Marcel & Valentin grandissent, bref idylle dans les couloirs pompeux du manoir, les bras enroulés autour des chevilles du plus grand des Ambroise, les baisers sur l'sommet du crâne, Dyomyre toujours avec lui. La solitude pourtant creuse toujours les stries sous l'poitrail, enrobe le cœur de l'attachement néfaste qu'il éprouve pour Dyomyre, le besoin constant de la voir sans cesse, tous les jours, être sûr d'aller bien.
À ses vingt et un ans il peut enfin s'occuper d'son propre hôtel, d'rendre fier la famille après avoir travaillé au côté de Viktor pendant quatre ans, les tracas du métier dans les veines, les médicaments dans la manche, prêt à les vomir sous les pots graisseux et à servir les plus vaniteux de la ville. Jamais sans Dyomyre, jamais sans Augustin, l'Auguste qu'on doit réparer.
Et Marcel et Valentin toujours dans les pattes.

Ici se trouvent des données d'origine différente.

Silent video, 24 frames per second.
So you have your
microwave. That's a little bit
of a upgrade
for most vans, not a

Naissance ― Enfant d'Isabeau et Viktor, né à Terra Forma dans le manoir près de l'hôtel, l'Ambroise
7 ans ― L'enfance approximativement paisible, Viktor un poil trop dur avec lui, l'incombe des tâches ingrates d'apprendre le solfège, le piano comme travail hebdomadaire, d'être toujours le premier à l'école, le dos droit et les yeux devant lui.
11 ans ― Jules-Augustin gamin apprécié malgré l'étouffement constant dans la maison, le crâne rempli du lugubre, il y a la lumière au bout du tunnel, Dyomyre entre les bras jusque dans le cœur, mélodie doucereuse. C'est juré jusque la mort, ils ne se laisseront jamais.

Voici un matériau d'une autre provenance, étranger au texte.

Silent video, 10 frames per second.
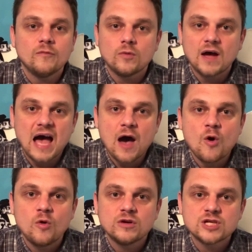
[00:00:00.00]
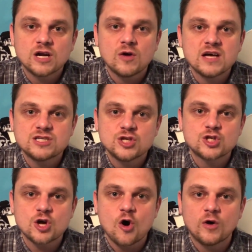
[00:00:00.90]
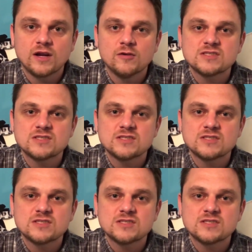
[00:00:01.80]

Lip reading: how generosity is showing.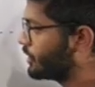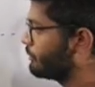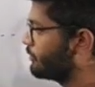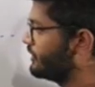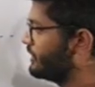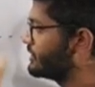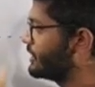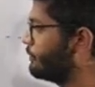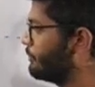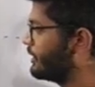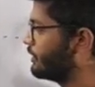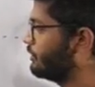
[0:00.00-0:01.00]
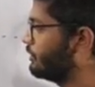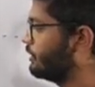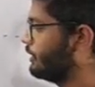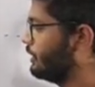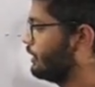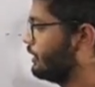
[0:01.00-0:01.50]
term of this number pattern,
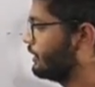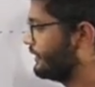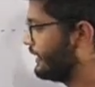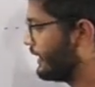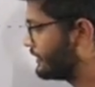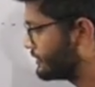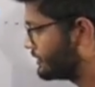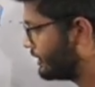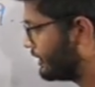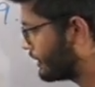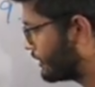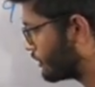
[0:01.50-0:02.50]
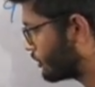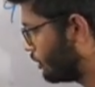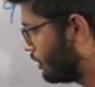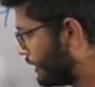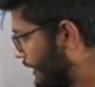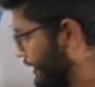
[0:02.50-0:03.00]
there is a letter
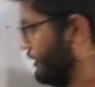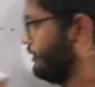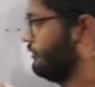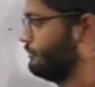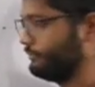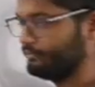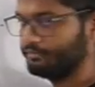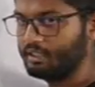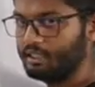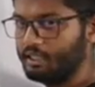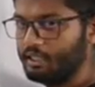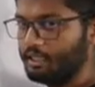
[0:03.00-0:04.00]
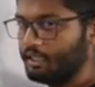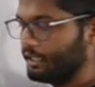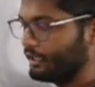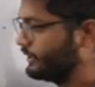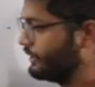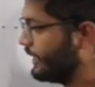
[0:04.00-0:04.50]
called n.
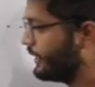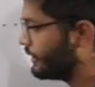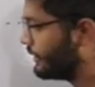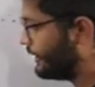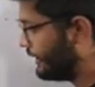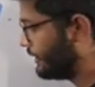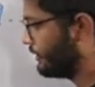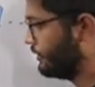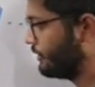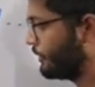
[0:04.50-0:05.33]
That n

15 ans ― Jules est plus grand, Jules est plus expressif, il a les mains baladeuses et les yeux qui reluquent, l'attention qui s'étiole et le besoin constant qu'on le regarde, qu'on le voit. Il y aussi l'abrasif du vivant qui se joint à la solitude perfide, elle se meure tandis que lui renaît enfin. Les problèmes s'envolent, Isabeau s'inquiète. À raison, ça lui retombe vite sur le crâne, la joue calé dans l'oreiller satin, les pensées trop lourdes à supporter.
18 ans ― Ça met du temps mais Jules-Augustin à enfin un traitement stable, quelque chose pour modérer les humeurs fastidieuses, Dyomyre toujours sous le tas de chair et d'os qu'il promène dans toute la cité, le cœur brûlant de lui serrer la pince.

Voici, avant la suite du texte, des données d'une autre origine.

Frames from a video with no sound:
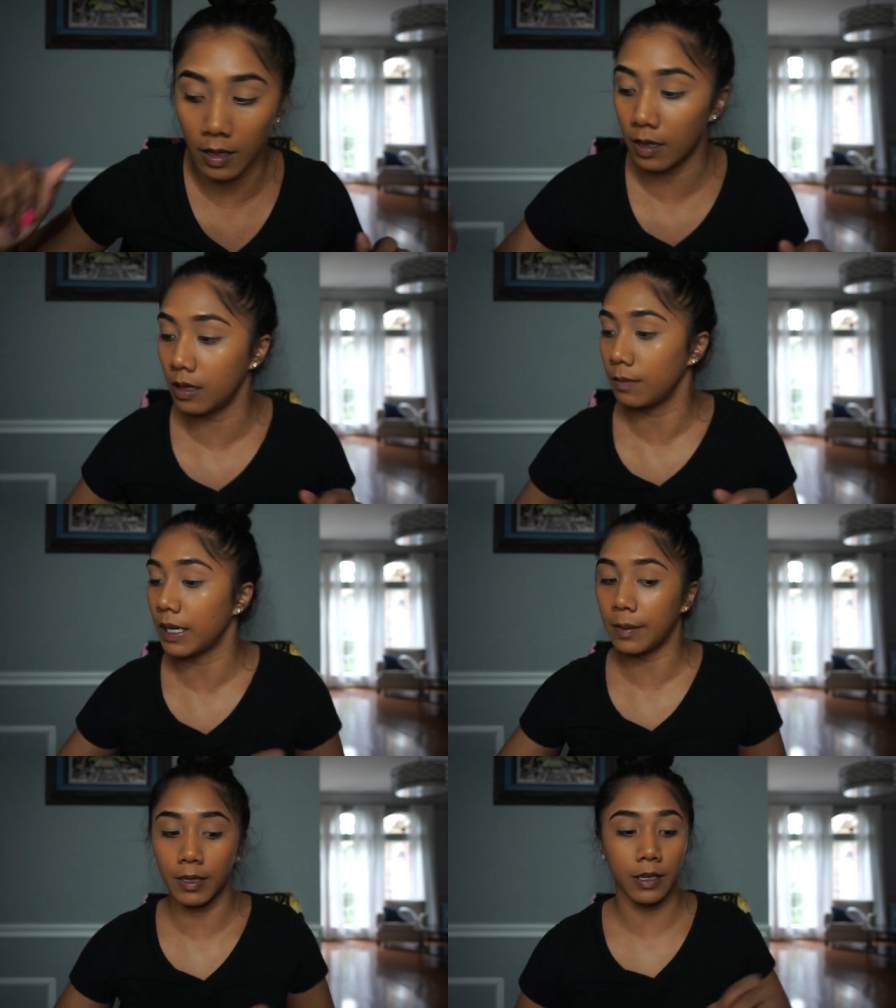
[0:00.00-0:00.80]

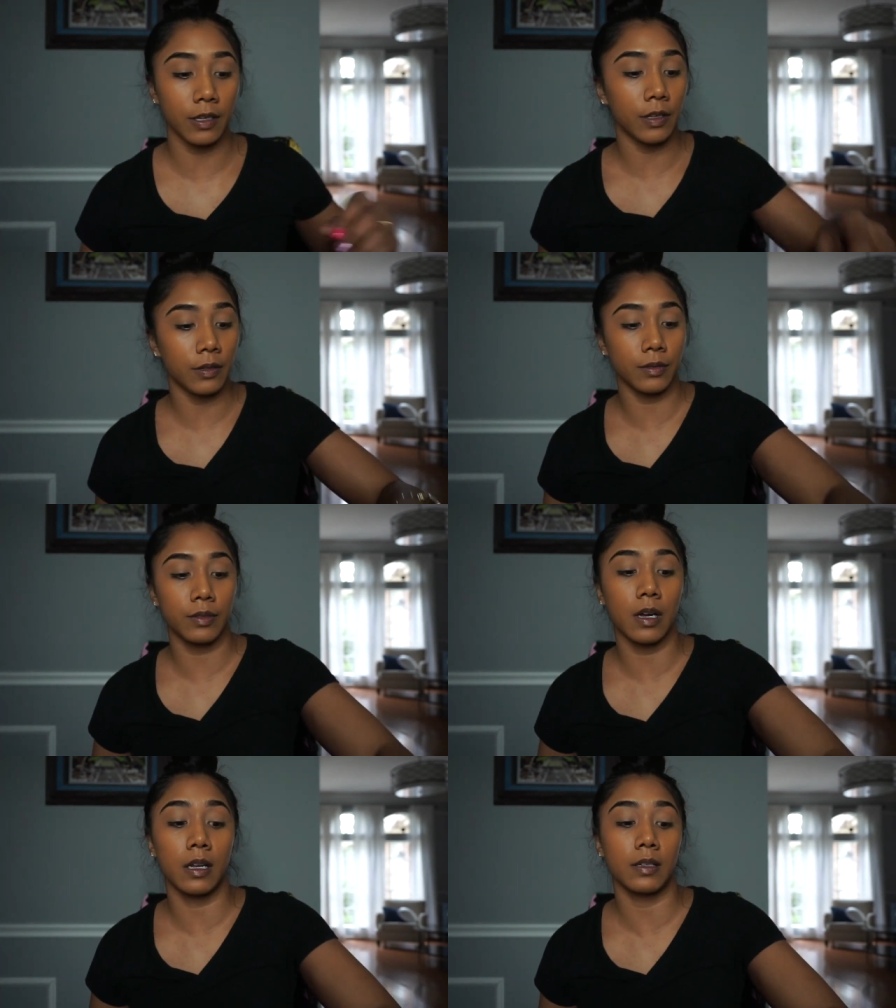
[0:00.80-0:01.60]
I'm gonna
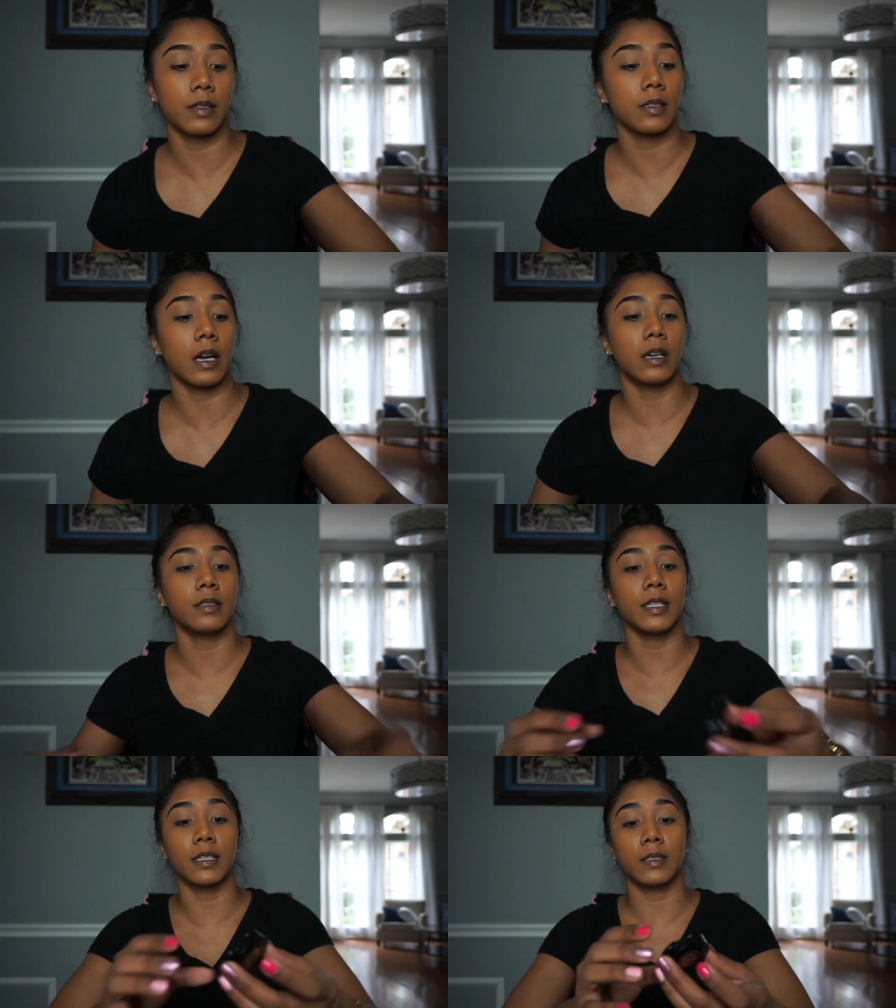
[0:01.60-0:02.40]
use
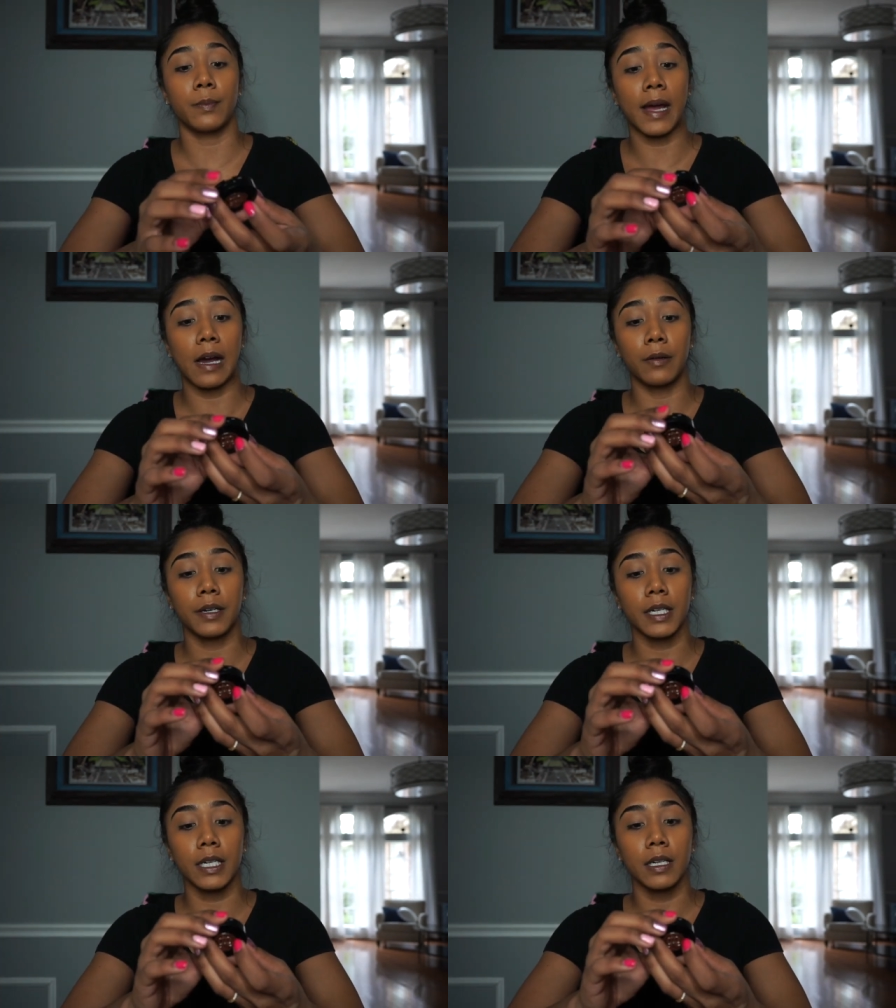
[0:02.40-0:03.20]
Anastasia's
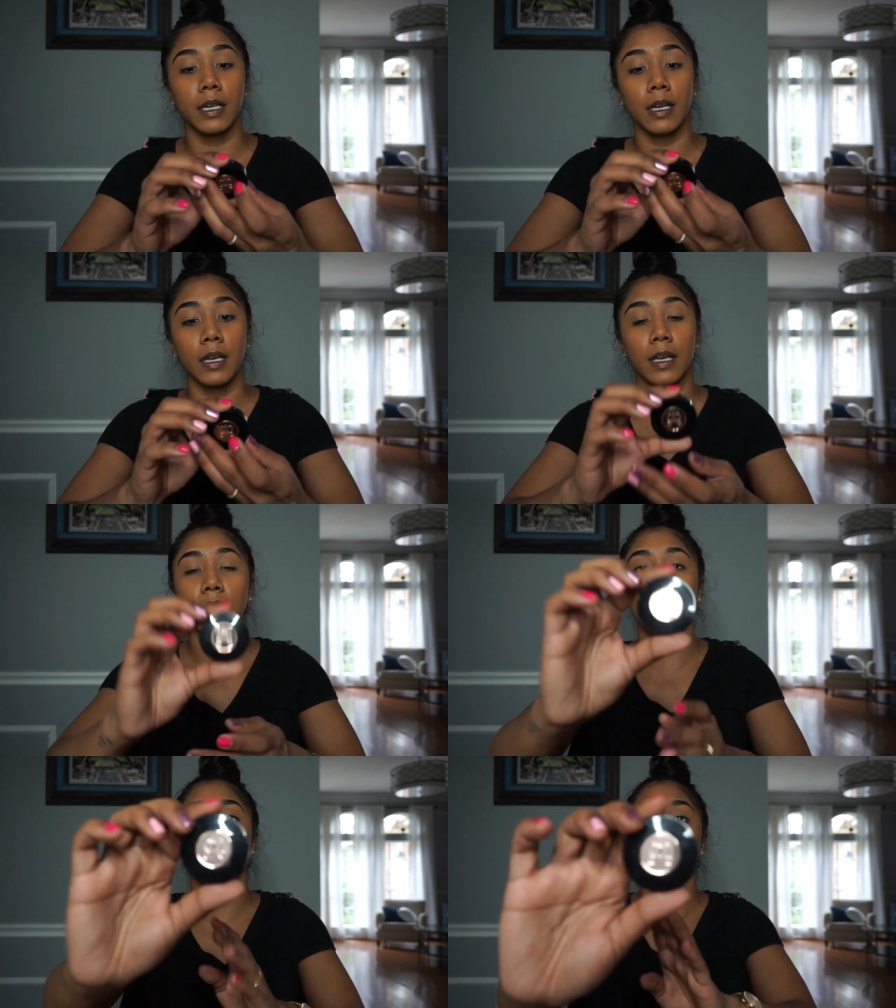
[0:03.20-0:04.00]
powder
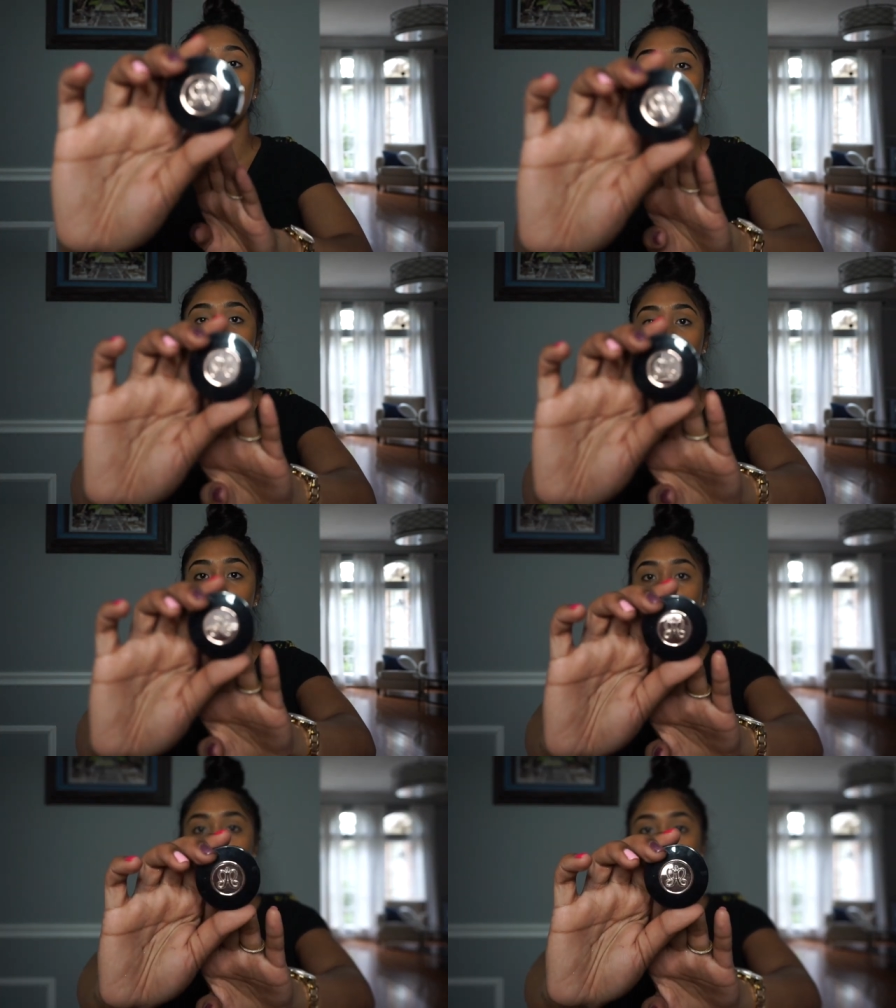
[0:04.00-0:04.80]
in
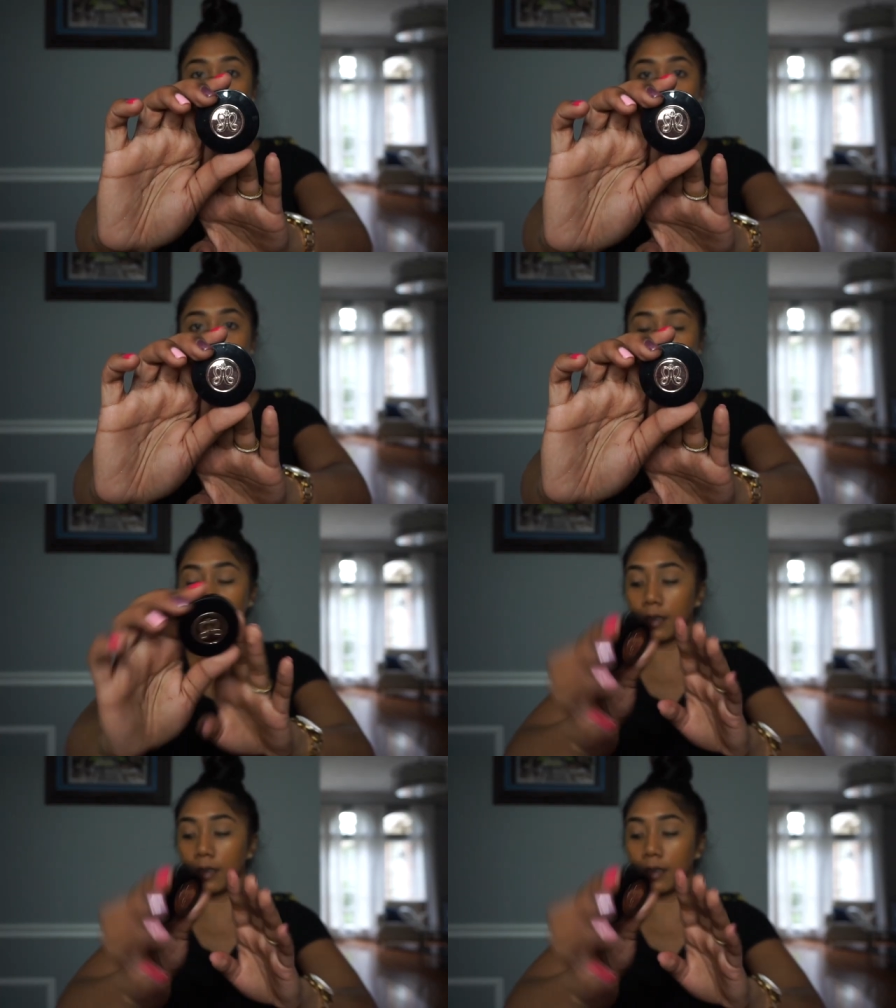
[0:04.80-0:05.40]
Ebony.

21 ans ― L'hôtel l'Ambroise de la chaîne Ambroise ouvre enfin à Helios Starke en plus d'être déjà implantée dans Terra Forma, Viktor veut qu'il lui prouve qu'il a grandi, qu'il a appris. Jules toujours l'nez dans les verres et les galaxies sur les côtes creusées, il affirme qu'il sera à la hauteur, le dédain victorieux peint de la colère, parce qu'il n'a b'soin de personne Jules pour réussir. Les médoc' crachés, parce qu'il veut se sentir en vie, qu'il va bien, c'est promis.
23 ans ― Il se charge aujourd'hui encore de l'Ambroise, Dyomyre sous l'influence de Viktor doit surveiller Jules-Augustin, qu'il prenne toujours ses médicaments et qu'il voit son psychiatre, veiller à ce que l'hôtel tourne correctement, qu'elle ne finisse pas dans l'caniveau avec le gamin incapable, que ce serait bête. Pourtant il vagabonde toujours entre les ruelles sombres, à s'cogner avec les plus costauds depuis des années, à anéantir le silence dans la tête.